Your assignment |
Would you print only the lines running from the one with "[2:45.13-2:45.38]" to the final line of the data below, word for word and without pictures?

============================================================

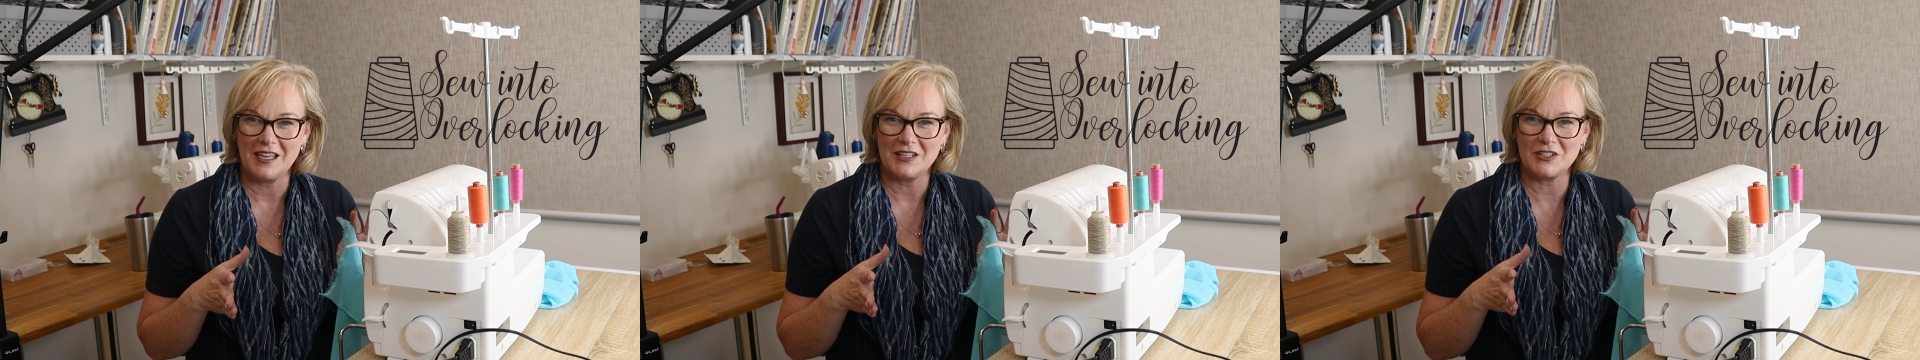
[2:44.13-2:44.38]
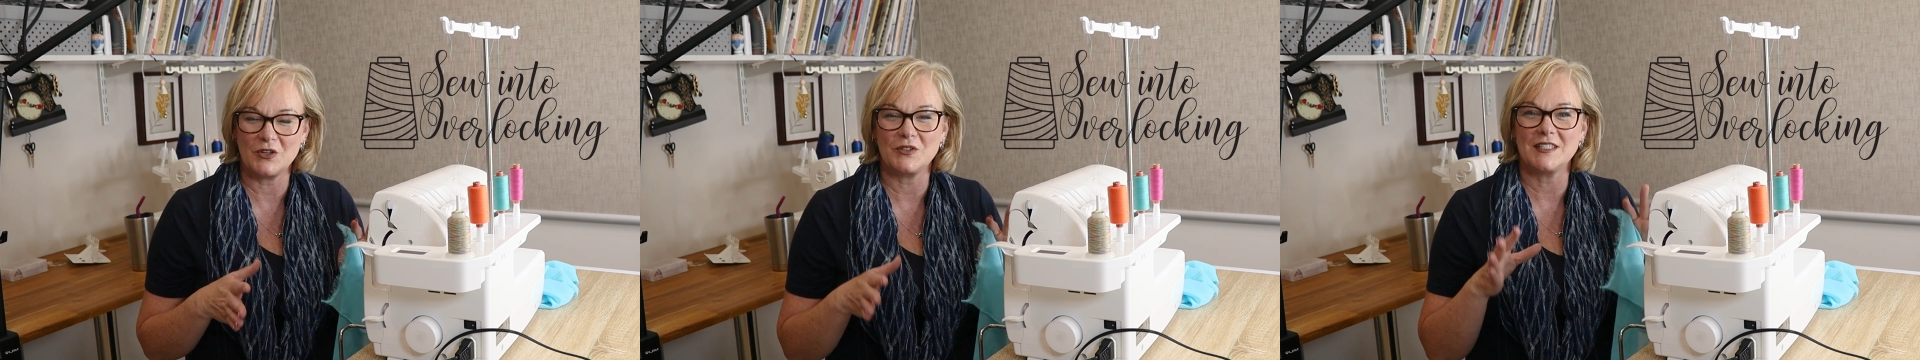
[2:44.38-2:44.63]

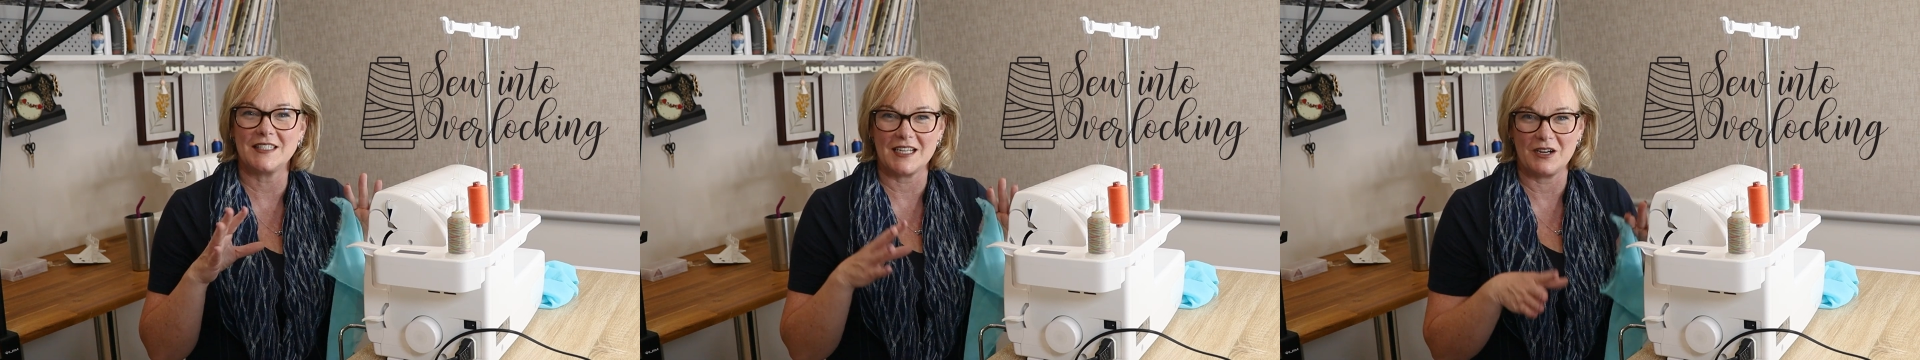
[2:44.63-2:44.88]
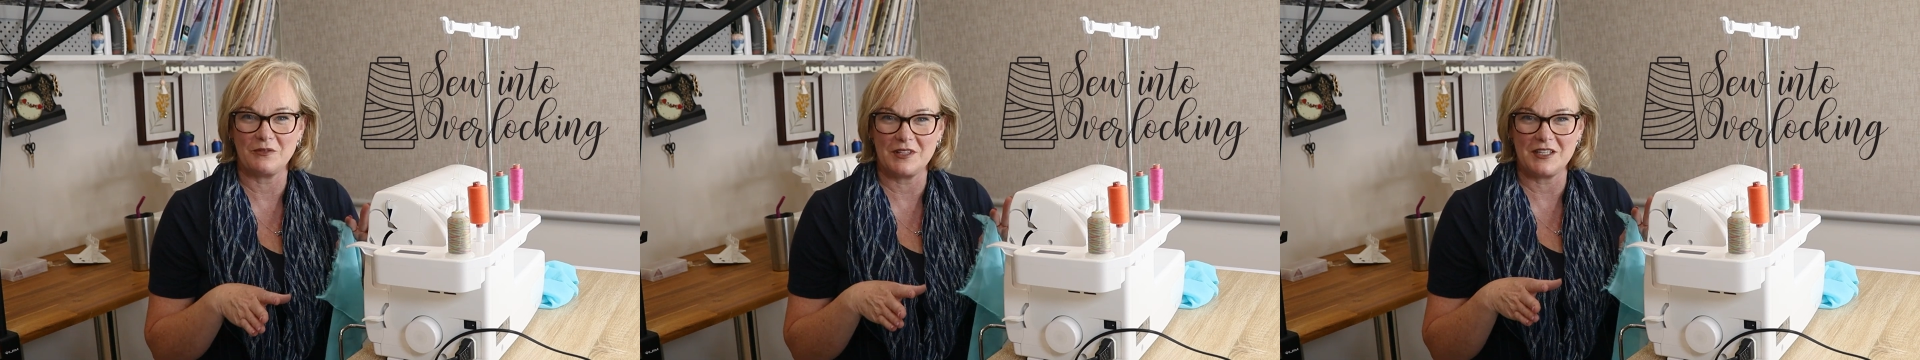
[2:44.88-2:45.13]
So
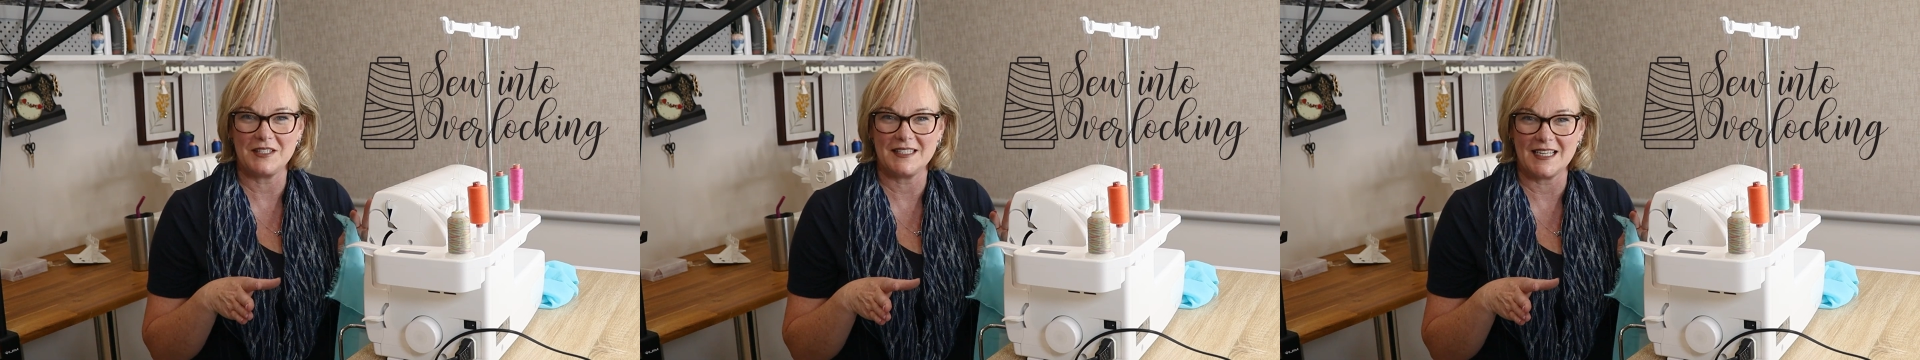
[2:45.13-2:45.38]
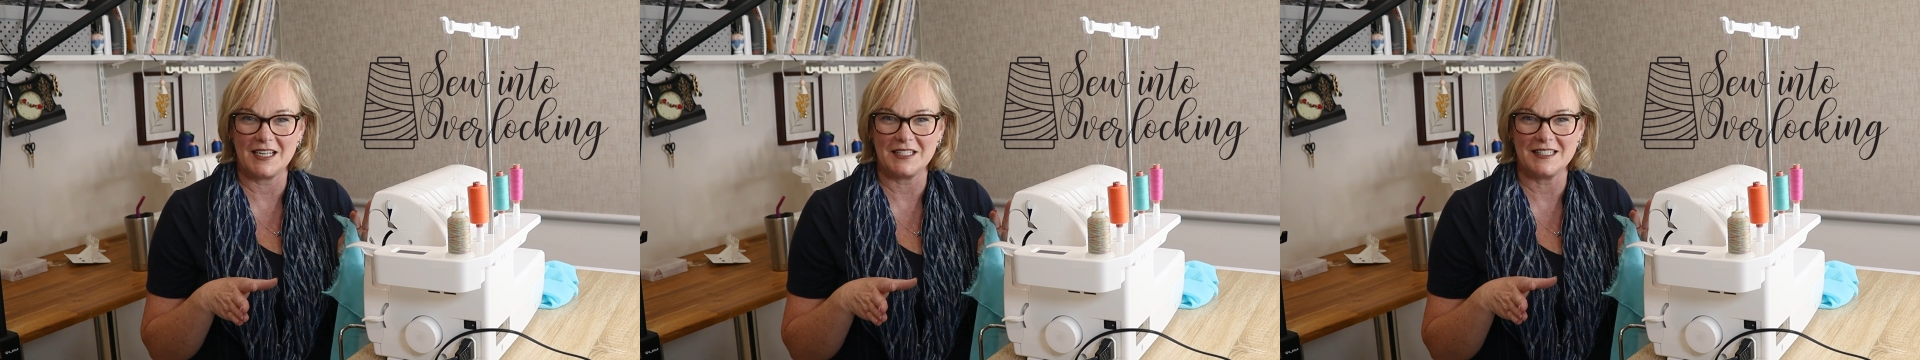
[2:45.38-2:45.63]
start with your
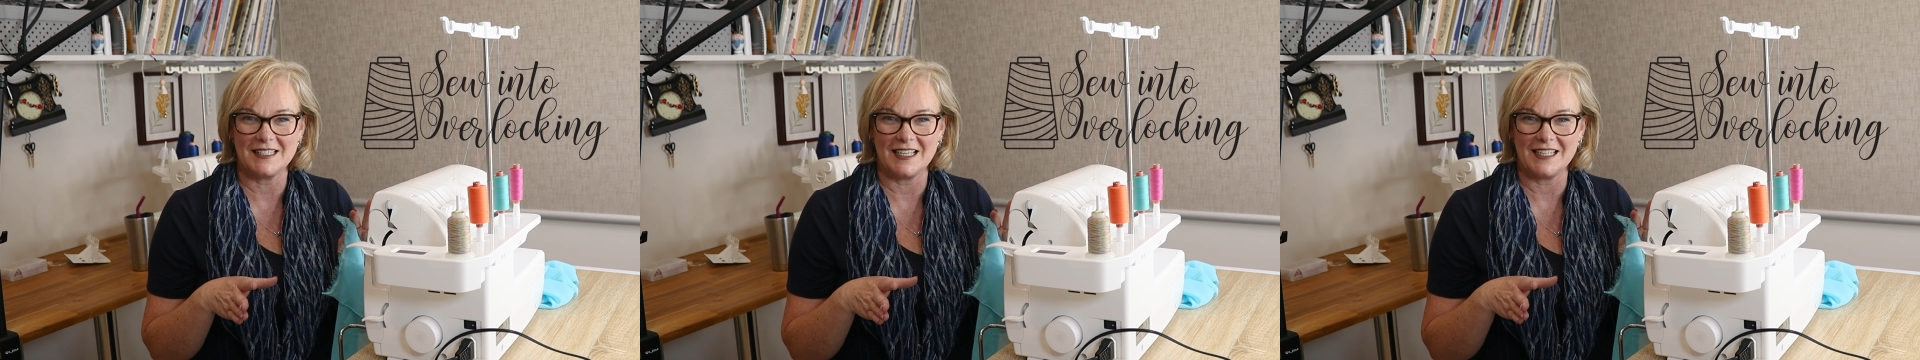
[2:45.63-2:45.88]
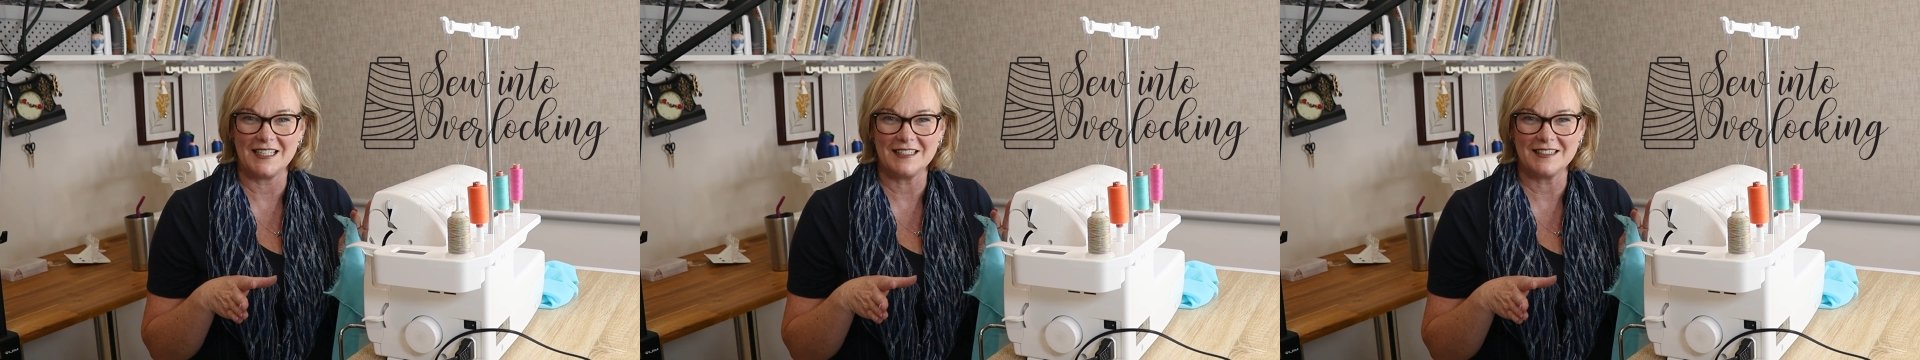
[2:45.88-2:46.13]
standard
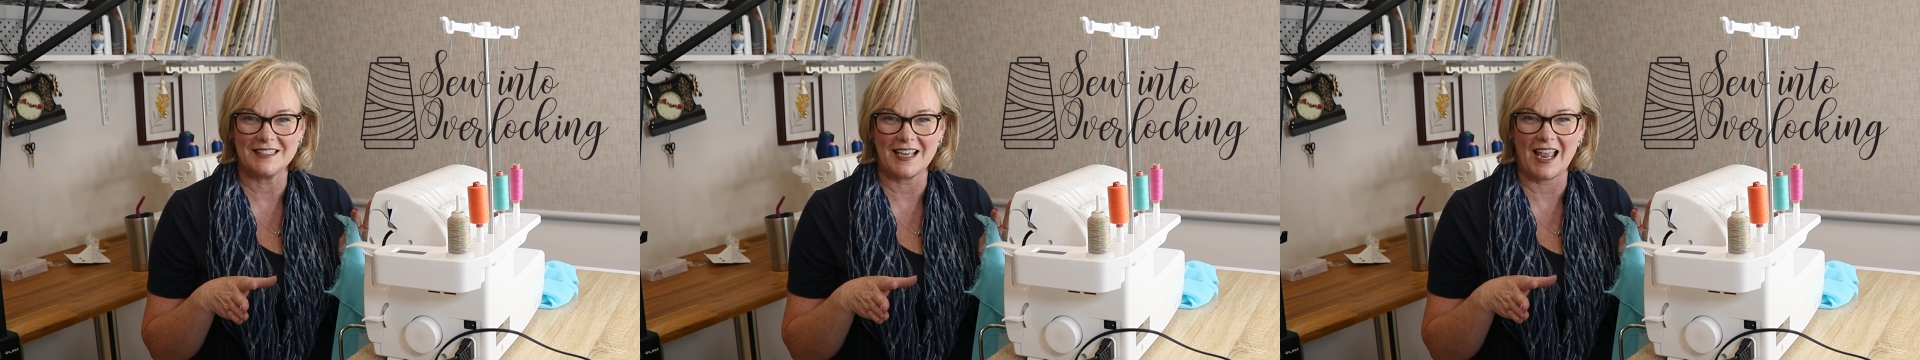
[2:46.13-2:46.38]
settings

============================================================

Written reply |
[2:45.13-2:45.38]
[2:45.38-2:45.63]
start with your
[2:45.63-2:45.88]
[2:45.88-2:46.13]
standard
[2:46.13-2:46.38]
settings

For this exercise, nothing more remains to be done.